+++ Data provided
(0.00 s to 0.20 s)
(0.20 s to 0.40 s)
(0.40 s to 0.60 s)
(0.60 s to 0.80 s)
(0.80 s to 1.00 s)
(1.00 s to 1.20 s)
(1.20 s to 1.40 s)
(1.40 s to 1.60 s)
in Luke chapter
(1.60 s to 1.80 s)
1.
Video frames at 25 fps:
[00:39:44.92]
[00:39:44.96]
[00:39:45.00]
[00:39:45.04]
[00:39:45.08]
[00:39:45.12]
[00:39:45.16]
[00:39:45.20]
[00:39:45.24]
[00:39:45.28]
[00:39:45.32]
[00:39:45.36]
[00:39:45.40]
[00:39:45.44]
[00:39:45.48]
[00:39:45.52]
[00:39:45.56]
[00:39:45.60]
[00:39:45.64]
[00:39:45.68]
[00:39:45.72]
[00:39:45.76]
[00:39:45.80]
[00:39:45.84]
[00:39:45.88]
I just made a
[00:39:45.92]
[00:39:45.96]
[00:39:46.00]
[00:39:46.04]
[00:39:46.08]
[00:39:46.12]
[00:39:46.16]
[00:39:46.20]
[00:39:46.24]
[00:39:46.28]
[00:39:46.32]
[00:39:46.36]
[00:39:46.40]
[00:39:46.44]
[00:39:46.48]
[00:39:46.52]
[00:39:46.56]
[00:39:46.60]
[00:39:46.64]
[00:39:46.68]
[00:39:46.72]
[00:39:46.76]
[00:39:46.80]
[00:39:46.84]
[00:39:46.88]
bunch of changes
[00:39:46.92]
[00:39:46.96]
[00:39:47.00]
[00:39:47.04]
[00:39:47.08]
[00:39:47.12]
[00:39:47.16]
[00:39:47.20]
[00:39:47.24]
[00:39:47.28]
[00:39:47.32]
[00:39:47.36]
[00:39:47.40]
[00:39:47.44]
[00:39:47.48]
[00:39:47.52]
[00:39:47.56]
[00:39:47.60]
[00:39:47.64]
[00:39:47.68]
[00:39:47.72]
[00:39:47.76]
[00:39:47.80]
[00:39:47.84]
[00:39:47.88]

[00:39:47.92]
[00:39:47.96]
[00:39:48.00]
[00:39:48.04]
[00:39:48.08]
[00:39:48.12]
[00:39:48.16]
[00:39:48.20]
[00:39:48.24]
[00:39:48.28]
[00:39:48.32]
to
++++++
_Required action_: Reproduce, word for word, all of the entries above.

_Final answer_:
(0.00 s to 0.20 s)
(0.20 s to 0.40 s)
(0.40 s to 0.60 s)
(0.60 s to 0.80 s)
(0.80 s to 1.00 s)
(1.00 s to 1.20 s)
(1.20 s to 1.40 s)
(1.40 s to 1.60 s)
in Luke chapter
(1.60 s to 1.80 s)
1.
Video frames at 25 fps:
[00:39:44.92]
[00:39:44.96]
[00:39:45.00]
[00:39:45.04]
[00:39:45.08]
[00:39:45.12]
[00:39:45.16]
[00:39:45.20]
[00:39:45.24]
[00:39:45.28]
[00:39:45.32]
[00:39:45.36]
[00:39:45.40]
[00:39:45.44]
[00:39:45.48]
[00:39:45.52]
[00:39:45.56]
[00:39:45.60]
[00:39:45.64]
[00:39:45.68]
[00:39:45.72]
[00:39:45.76]
[00:39:45.80]
[00:39:45.84]
[00:39:45.88]
I just made a
[00:39:45.92]
[00:39:45.96]
[00:39:46.00]
[00:39:46.04]
[00:39:46.08]
[00:39:46.12]
[00:39:46.16]
[00:39:46.20]
[00:39:46.24]
[00:39:46.28]
[00:39:46.32]
[00:39:46.36]
[00:39:46.40]
[00:39:46.44]
[00:39:46.48]
[00:39:46.52]
[00:39:46.56]
[00:39:46.60]
[00:39:46.64]
[00:39:46.68]
[00:39:46.72]
[00:39:46.76]
[00:39:46.80]
[00:39:46.84]
[00:39:46.88]
bunch of changes
[00:39:46.92]
[00:39:46.96]
[00:39:47.00]
[00:39:47.04]
[00:39:47.08]
[00:39:47.12]
[00:39:47.16]
[00:39:47.20]
[00:39:47.24]
[00:39:47.28]
[00:39:47.32]
[00:39:47.36]
[00:39:47.40]
[00:39:47.44]
[00:39:47.48]
[00:39:47.52]
[00:39:47.56]
[00:39:47.60]
[00:39:47.64]
[00:39:47.68]
[00:39:47.72]
[00:39:47.76]
[00:39:47.80]
[00:39:47.84]
[00:39:47.88]

[00:39:47.92]
[00:39:47.96]
[00:39:48.00]
[00:39:48.04]
[00:39:48.08]
[00:39:48.12]
[00:39:48.16]
[00:39:48.20]
[00:39:48.24]
[00:39:48.28]
[00:39:48.32]
to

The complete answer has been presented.